In den folgenden Kapiteln, die sich mit für jede Gesellschaft zentralen Themen wie Ethik, Erotik, Kultur, Politik und Macht sowie der Religion befassen, dekliniert Vargas Llosa seine These durch. Anhand zahlreicher Beispiele, die vom Kopftuchverbot in Schulen, über Onaniekurse in südspanischen Schulen bis hin zu sektiererischem Gedankengut in der abendländischen Zivilgesellschaft gehen, macht Vargas Llosa auf Tendenzen aufmerksam, die der scheinbar modernen und demokratischen Welt entspringen, aber letztendlich in vielem an vor-aufklärerische, obskure, rückständige und barbarische Erscheinungen der Geschichte erinnern. Diese Erkenntnis ist alles andere als revolutionär, aber die Beweisführung, die zu ihr führt, besticht durch ihre handwerkliche Güte und die Perspektive eines Bildungskanons, der im Zeitalter des Google- und Wikipedia-Analphabetismus nahezu museal anmutet.

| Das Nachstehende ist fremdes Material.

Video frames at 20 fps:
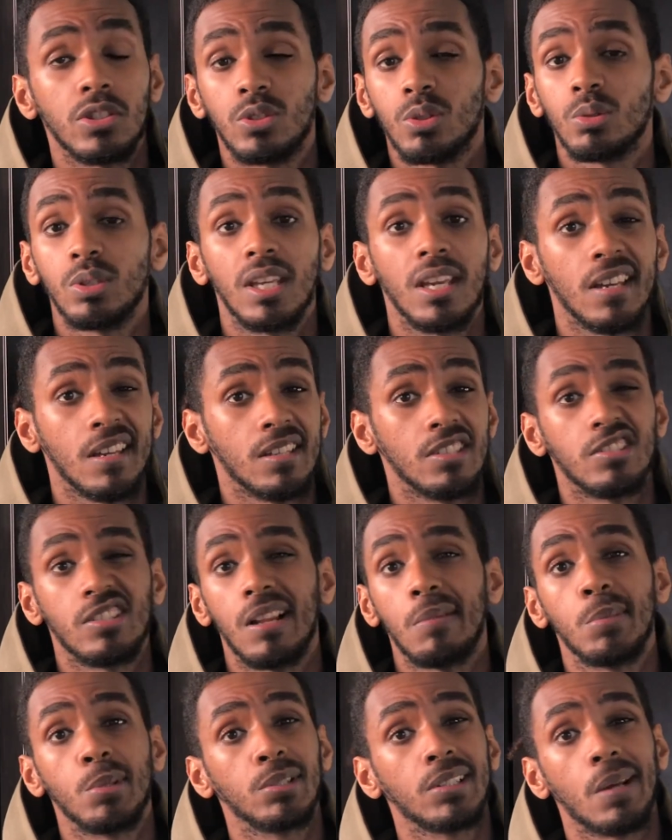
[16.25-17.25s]
So yeah,
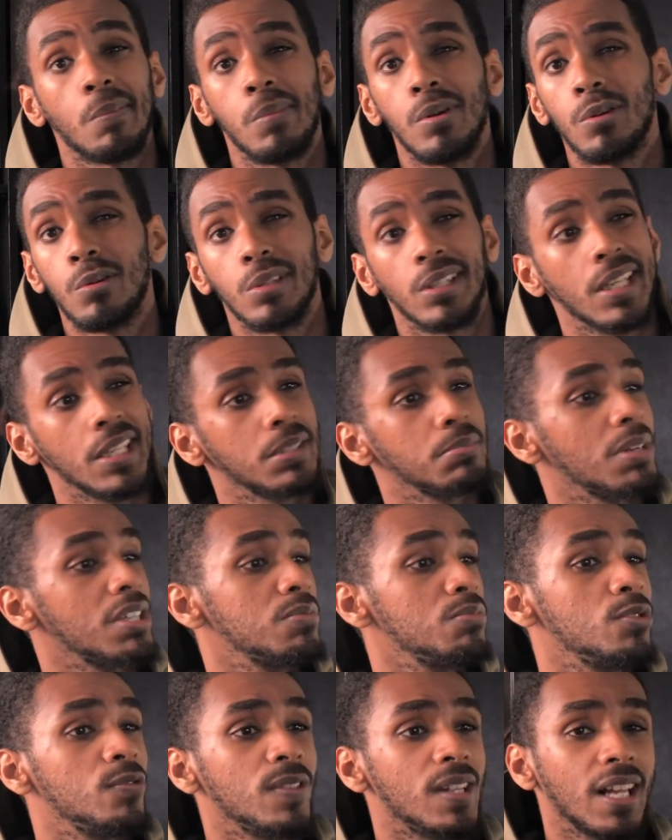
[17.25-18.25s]
just let me know down below in case
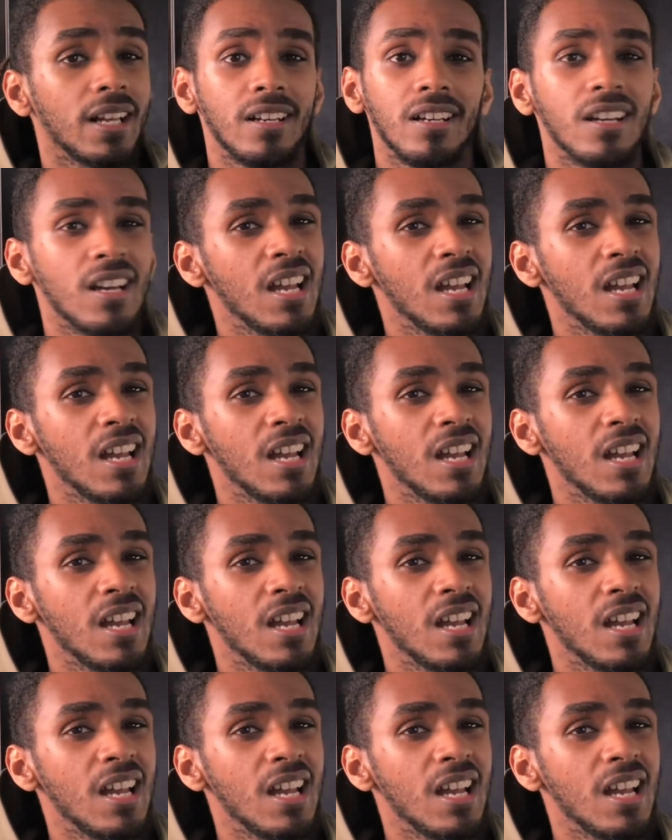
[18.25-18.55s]
man's moving like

Vargas Llosa huldigt hinsichtlich der Hermeneutik kultureller Werte einem Zugang des Geheimnisses und des Zaubers. Das, was als aufklärerisch galt und Max Weber die Entzauberung der Welt nannte, führt nach Vargas Llosa zur Erkaltung der Gemüter und zur Pornographisierung des Privaten. Das klänge befremdlich, wenn es in der Diktion der Anti-Aufklärung geschrieben wäre, was es aber gerade nicht ist. Vargas Llosa entpuppt sich als ein glühender Verfechter des okzidentalen Humanismus und der Teilhabe an dem hohen Gut der Kultur. Er wehrt sich aber vehement gegen die Barbarisierung der Kultur durch ihre Verflachung. In der Sinnentleerung von Kultur und Ethik entdeckt er den Wirkungsmechanismus der Mystifikation: Indem alle dabei sind, ohne sich anstrengen zu müssen, verlieren sie die Wertschätzung gegenüber der Leistung und Hochleistung. Die Diktatur der Barbarei hat nichts zu tun mit Demokratie. Auch und gerade die Demokratie beinhaltet Leistung und Verfeinerung. Eine Botschaft, die quer steht zur Tendenz der Nivellierung und Entmündigung. Deshalb ist die Lektüre dieser Essays dringend zu empfehlen.